This model differs from those conducted with BALB/c mice infected with B. henselae (18, 32). We obtained a persistent bacteremia, as observed in naturally or experimentally infected cats (1, 22, 23, 33) or cotton rats and white-footed mice (25, 26). The i.v. injection of B. birtlesii into BALB/c mice induced a long-lasting bacteremia, which was already detectable at day 8 p.i. and lasted 5 to 8 weeks p.i. The course of bacteremia was similar to that described by Kosoy et al. (25) in the cotton rat model. With inoculum doses higher than 1.5 × 103 CFU, bacteremia was systematically obtained. There was no significant difference in the bacteremia level regardless of the inoculum dose above that threshold.
This study also demonstrated transplacental transmission of B. birtlesii, which occurred in bacteremic pregnant mice. Our study confirmed the previous observation made by Kosoy et al. (24) of in utero infection in naturally infected rodents. Congenital transmission of Bartonella species in rodents contrasts with the inability to experimentally demonstrate any in utero infection of female cats with B. henselae (1, 13) or domestic cattle (H. J. Boulouis et al., unpublished data).

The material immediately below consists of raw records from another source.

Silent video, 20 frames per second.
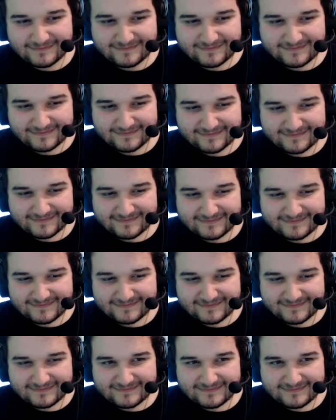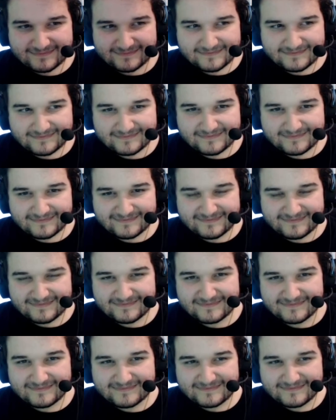
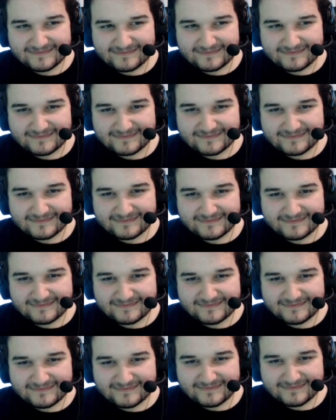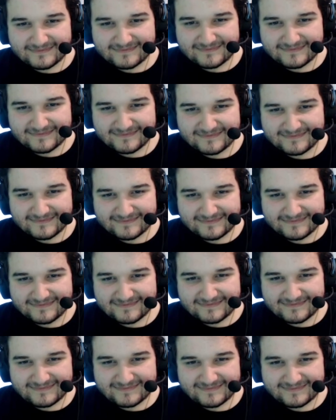
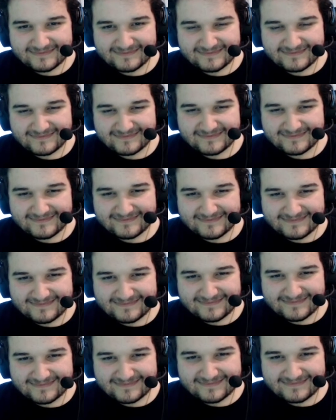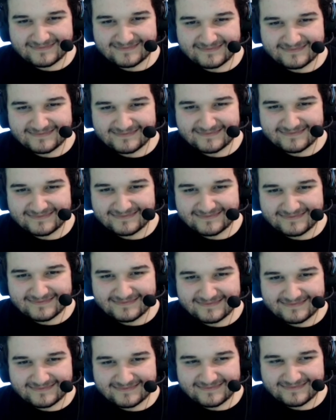
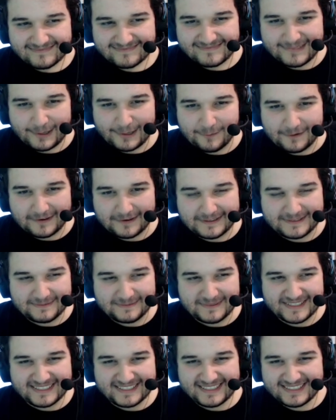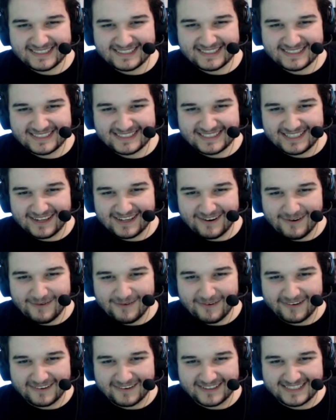[no speech]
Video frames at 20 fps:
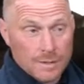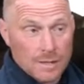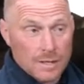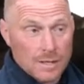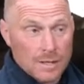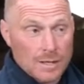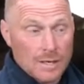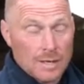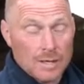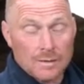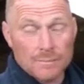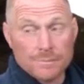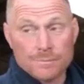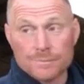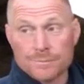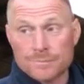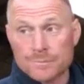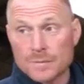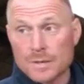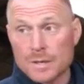
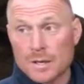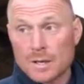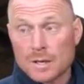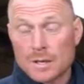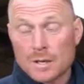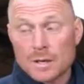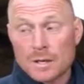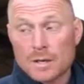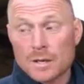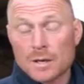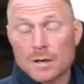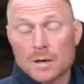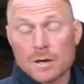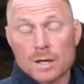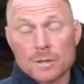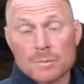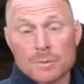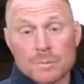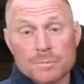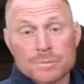they
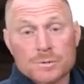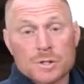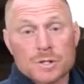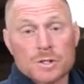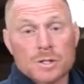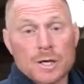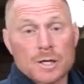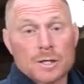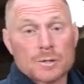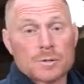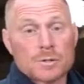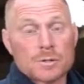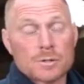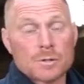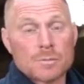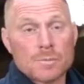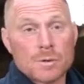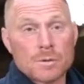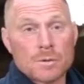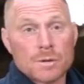are a little bit susceptible
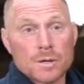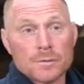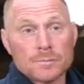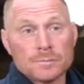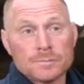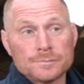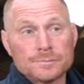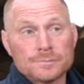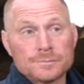to pneumonia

Such differences between congenital infection in mice and that seen in other mammals may be related to the differences in placentation type (hemochorial in rodent and in primates versus endotheliochorial in cats and epitheliochorial in cattle). We were not able to isolate Bartonella from viable fetuses, whereas Kosoy et al. (24) reported bacteremic neonates in naturally infected rodents. Such a difference could be explained in part by the fact that the immune status of the infected mice at the time of gestation was different. In our study, all mice were naive prior to infection and more likely responded immunologically to the infection. In naturally infected mice, the mice may have been multiparous animals and have developed some immunotolerance to Bartonella antigens, as suggested by Kosoy et al. (24).

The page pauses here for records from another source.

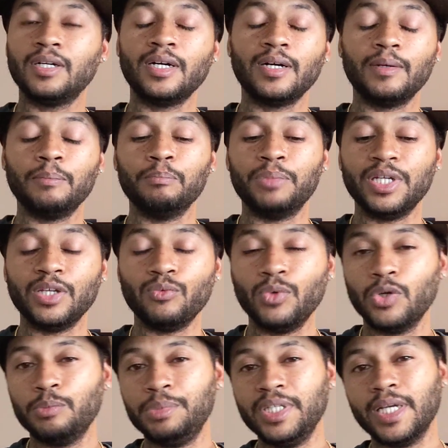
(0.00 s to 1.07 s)
but it
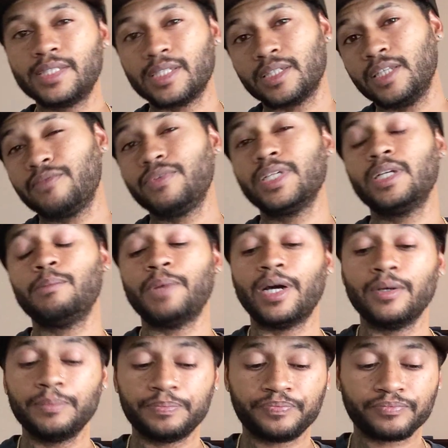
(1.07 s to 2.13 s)
will be a significant
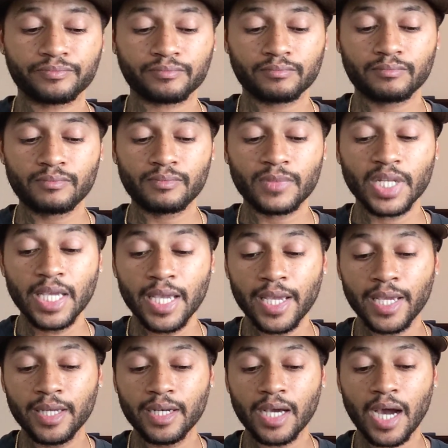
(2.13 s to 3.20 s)
amount.
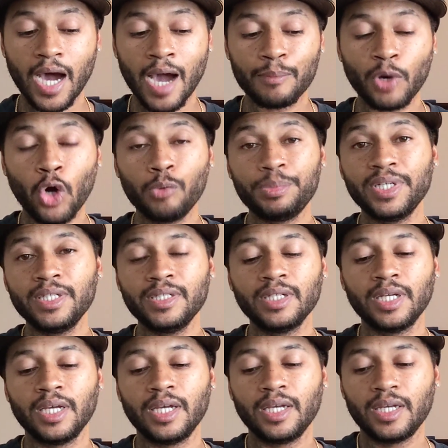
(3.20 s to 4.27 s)
And I'm hoping
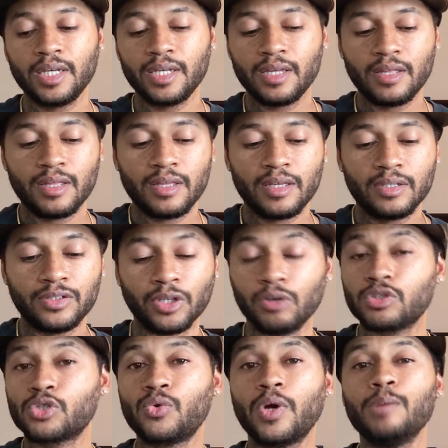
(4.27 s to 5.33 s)

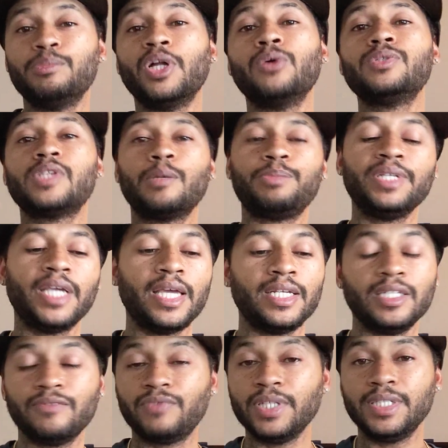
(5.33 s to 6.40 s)
Dogecoin blows up again.
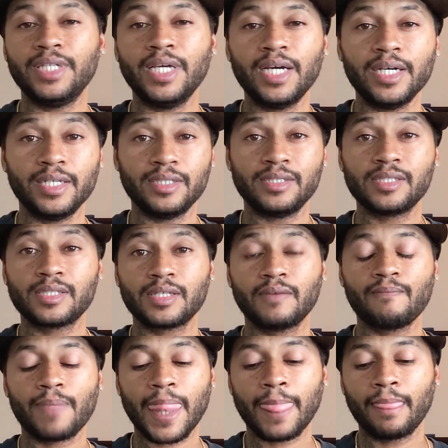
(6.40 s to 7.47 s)
And if it does,
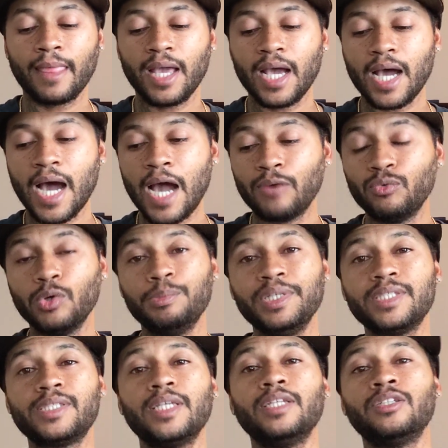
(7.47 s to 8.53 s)
I will
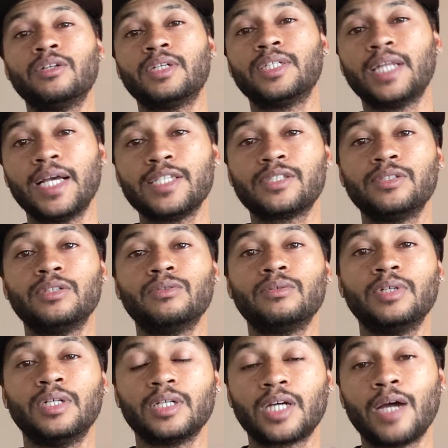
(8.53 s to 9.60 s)
be sitting on a nice
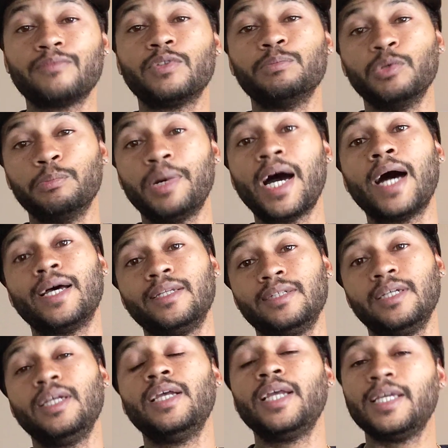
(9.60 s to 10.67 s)
little comfortable pot.
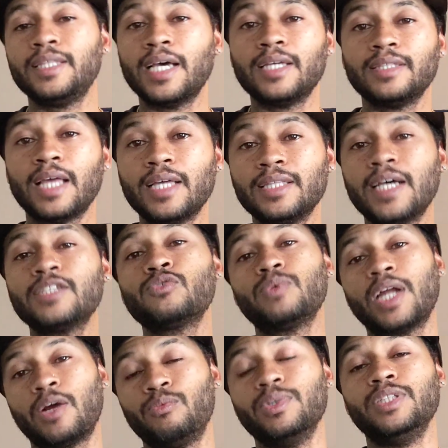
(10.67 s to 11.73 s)
And that's
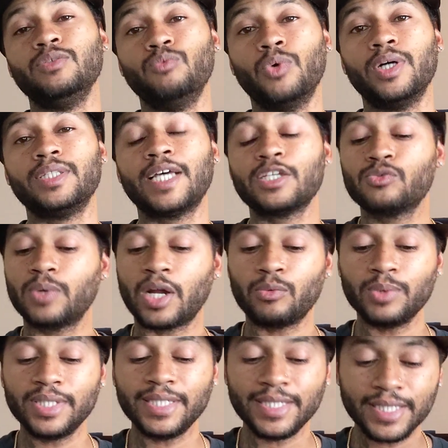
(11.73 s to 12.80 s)
what I really want. That's what I
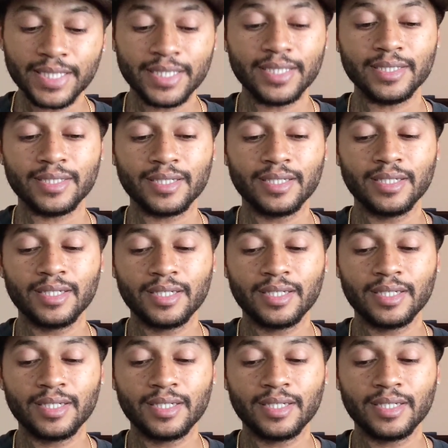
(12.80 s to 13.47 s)
really need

Our study demonstrates that, in pregnant mice, the concentrations of Bartonella in blood are higher than they are in nonpregnant mice and that B. birtlesii has an abortifacient effect. Gestation enhanced the level of B. birtlesii infection, and the gender of the mice influenced the course of bacteremia. These results suggest that bacterial multiplication could be directly or indirectly under hormonal influence. Furthermore, cellular immunity is known to decline during gestation. Therefore, in gravid mice, the immune response against Bartonella could be impaired.
B. birtlesii infection in mice affected the outcome of pregnancy, causing resorption, fetal death, and fetus weight loss. Significantly higher numbers of resorbed and dead fetuses occurred in infected mice than in uninfected mice, and B. birtlesii was isolated from 76% of the resorbed fetuses tested but not from the spleens and livers of dead and living fetuses. However, the placentas of nonresorbed fetuses showed vascular lesions on the maternal part but not on the fetal part of the placenta. These lesions could be the mild initial phase of a pathological process further leading to fetal death or resorption in infected pregnant mice.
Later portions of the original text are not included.